Représentant un coût de 53,5 millions d'euros, les travaux de réaménagement, qui s'étaleront de fin 2014 à début 2017, permettront également d'améliorer les conditions de travail des personnels, en particulier sur le plan sonore. Pendant toute cette période, le musée restera normalement ouvert.
 
"La pyramide est devenue un objet d'art au coeur de l'identité du Louvre", empruntée par 80% des visiteurs, remarque Jean-Luc Martinez. "Cette merveilleuse entrée, parfois trop bruyante, crée un rapport au musée qui n'était pas dans l'intention de l'architecte", l'américain I.M. Pei, qui la voyait "comme un sas, comme une préparation à la visite".
 
"Je me réjouis que ce musée ait rencontré ce grand public", ajoute le président du Louvre. "Grâce à ce public, on peut faire des expos dérangeantes, on a les moyens d'une politique d'acquisitions", à laquelle 20% du billet d'entrée sont consacrés.
 
Rendre le musée "plus lisible"
 
Au-delà du projet "Pyramide" dédié au confort de la visite, il s'agit aussi de rendre le musée "plus lisible" à un public de plus en plus diversifié. 70%  des visiteurs du Louvre sont des étrangers, 60 % à 70% y viennent pour la première fois et 50% ont moins de 30 ans.
 
"Ce n'est pas du tout l'image qu'on a du musée, souligne Jean-Luc Martinez. Le Louvre attire des publics qui ne sont pas toujours des publics traditionnels. Du coup, ce que nous devons offrir aux visiteurs a changé complètement."
 
"Comment rendre aujourd'hui le Louvre plus compréhensible pour ces citoyens du monde, qui ont des cultures différentes", s'interroge le président du musée en demandant à ses collaborateurs de se mettre à la place du visiteur néophyte.
 
Un nouveau public qui n'a aucune idée du musée
 
"Il n'a pas de repères, ne connaît pas le périmètre du musée", dont "l'identité est assez floue", remarque-t-il. "Nous avons bénéficié de l'expérience du Louvre-Lens.
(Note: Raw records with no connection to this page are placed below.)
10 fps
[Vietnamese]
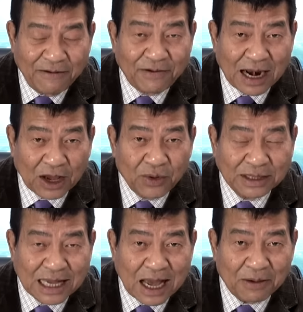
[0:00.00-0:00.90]
và là quốc
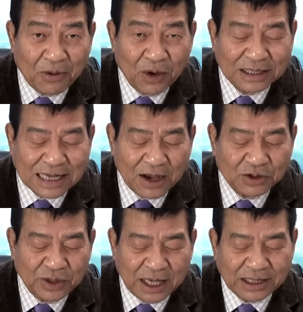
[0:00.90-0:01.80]
gia Hồi giáo
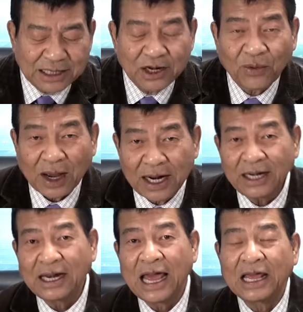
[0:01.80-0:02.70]
duy nhất trên quả
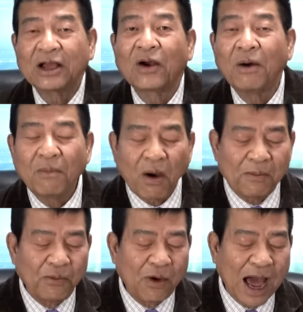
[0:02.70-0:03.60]
đất này có
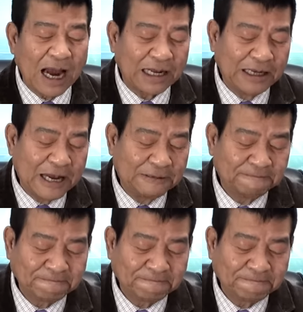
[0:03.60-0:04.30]
bom hạt nhân.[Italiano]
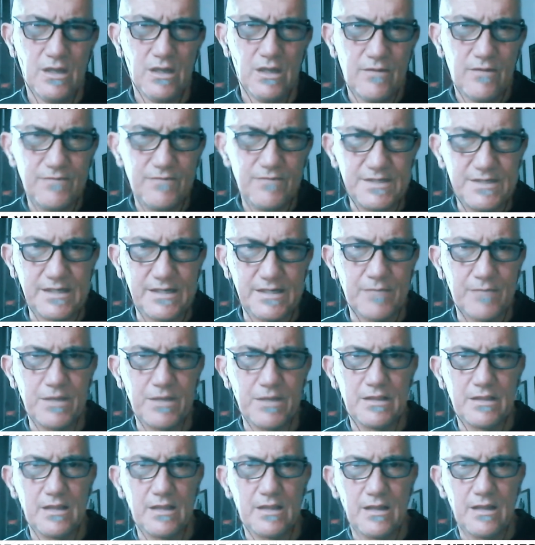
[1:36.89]

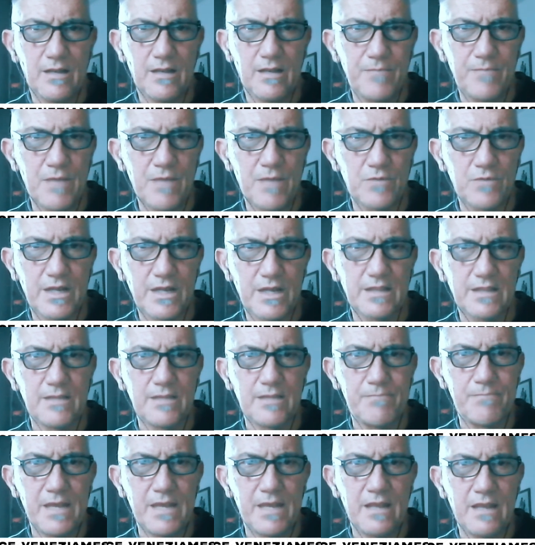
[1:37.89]
fisicamente l'abbiamo retta
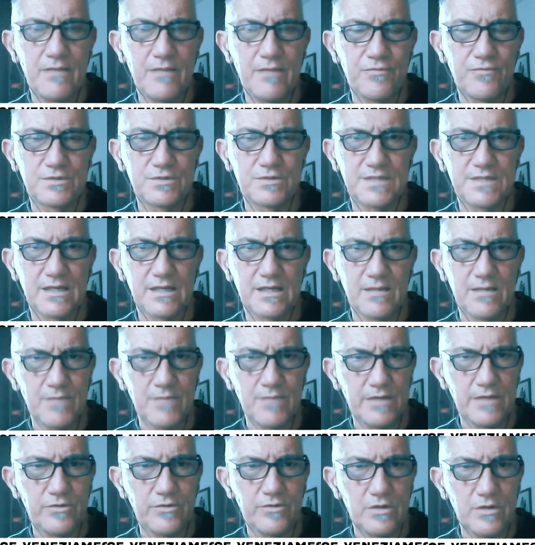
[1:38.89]
bene, forse anche
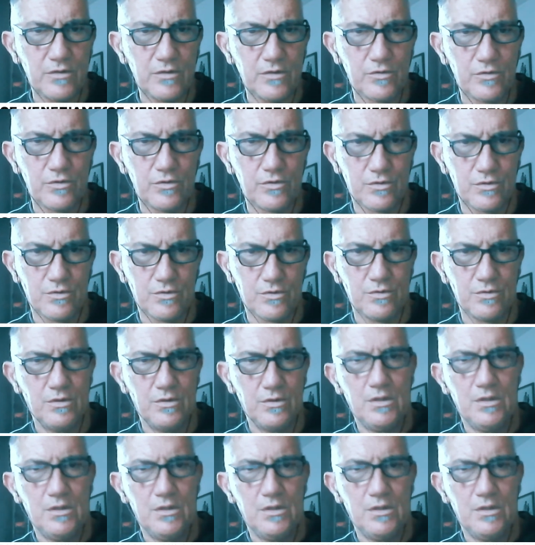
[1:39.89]
meglio di loro,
Quand on demandait aux gens : 'Qu'est ce que vous allez voir au Louvre?', ils répondaient : 'les Impressionistes et Picasso'". Des artistes qui sont pourtant absents du musée.
 
Pour faciliter ce repérage, des panneaux trilingues (français, anglais, espagnol) et des cartels (étiquettes des oeuvres) en anglais seront progressivement installés dans les 404 salles. Selon les tests, "avec l'anglais et l'espagnol, 98% du public arrive à déchiffrer l'info", selon Jean-Luc Martinez.
 
 A terme, sans doute vers 2017-2018, c'est le découpage des parcours -  séparation par écoles, entre peinture et sculpture - qui pourrait être repensé. "Dans les années 80, on s'adressait à l'amateur de musée. Le découpage des parcours, la médiation ont été pensés pour ce public", note le président du Louvre.